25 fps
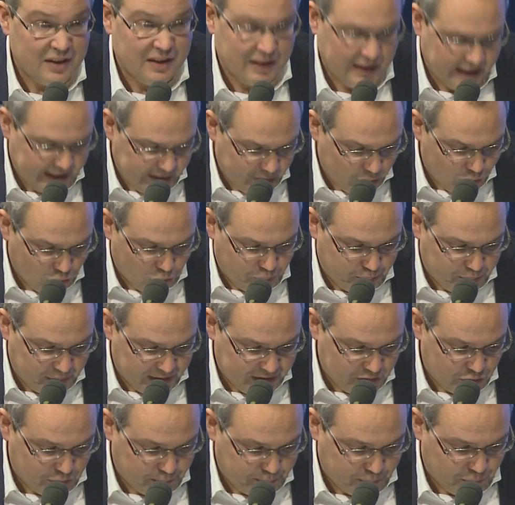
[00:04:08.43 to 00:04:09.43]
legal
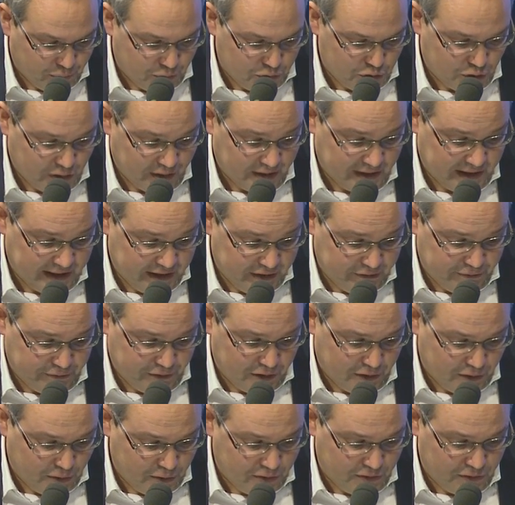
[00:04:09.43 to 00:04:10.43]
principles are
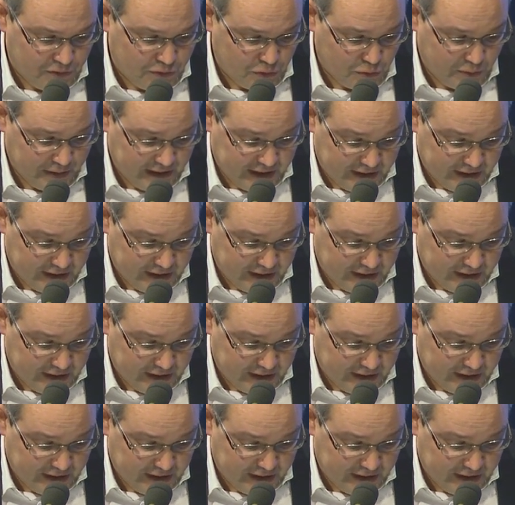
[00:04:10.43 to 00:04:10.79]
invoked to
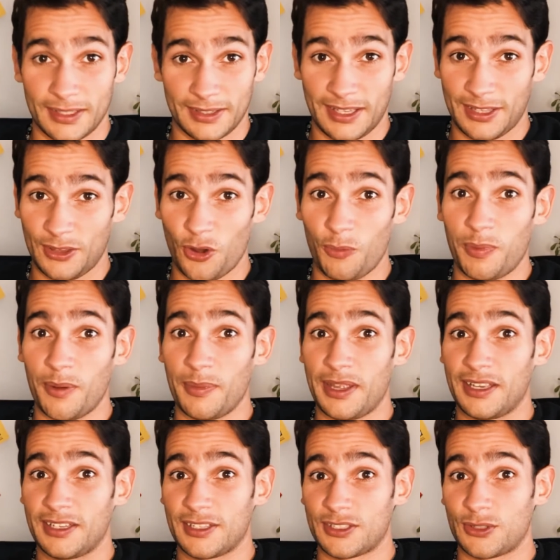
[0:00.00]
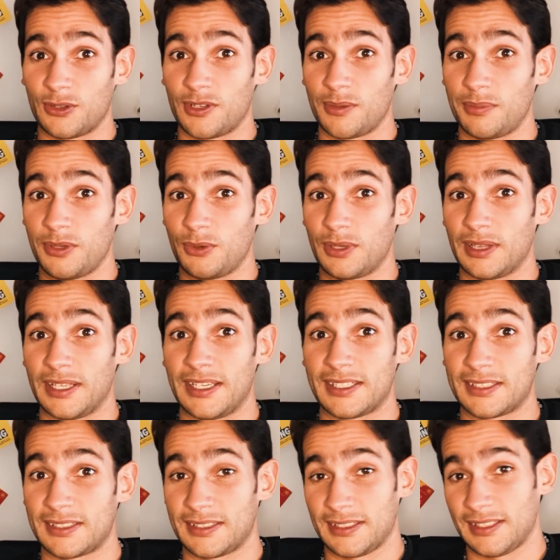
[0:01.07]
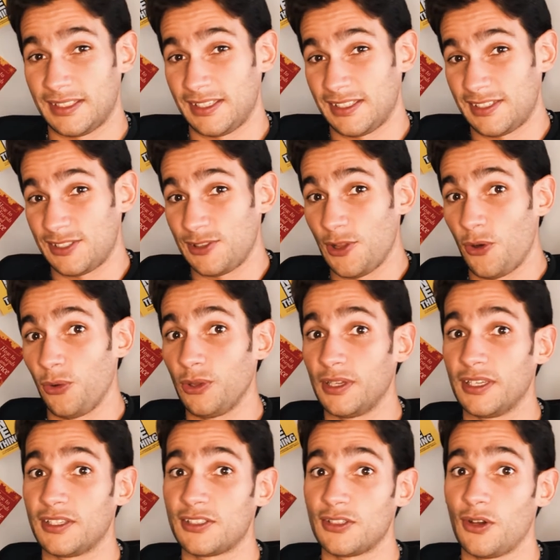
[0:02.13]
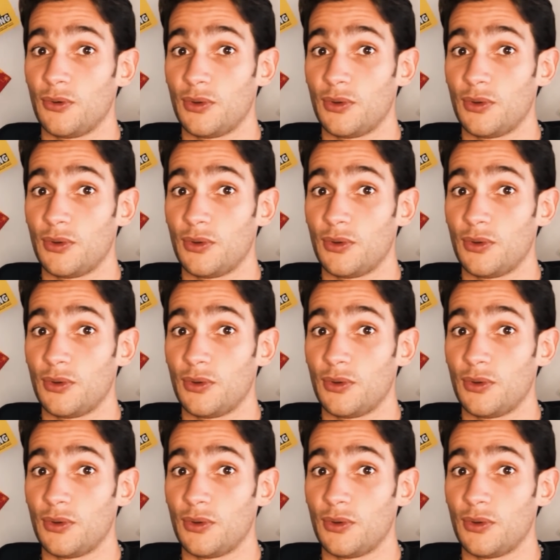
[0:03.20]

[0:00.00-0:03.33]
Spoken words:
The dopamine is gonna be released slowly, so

▶ [TASK DESCRIPTION] From the line holding "[00:04:09.43 to 00:04:10.43]" through the last line of the material above, each line should be written out exactly, both included; omit the pictures.

▶ [EXPECTED OUTPUT]
[00:04:09.43 to 00:04:10.43]
principles are
[00:04:10.43 to 00:04:10.79]
invoked to
[0:00.00]
[0:01.07]
[0:02.13]
[0:03.20]

[0:00.00-0:03.33]
Spoken words:
The dopamine is gonna be released slowly, so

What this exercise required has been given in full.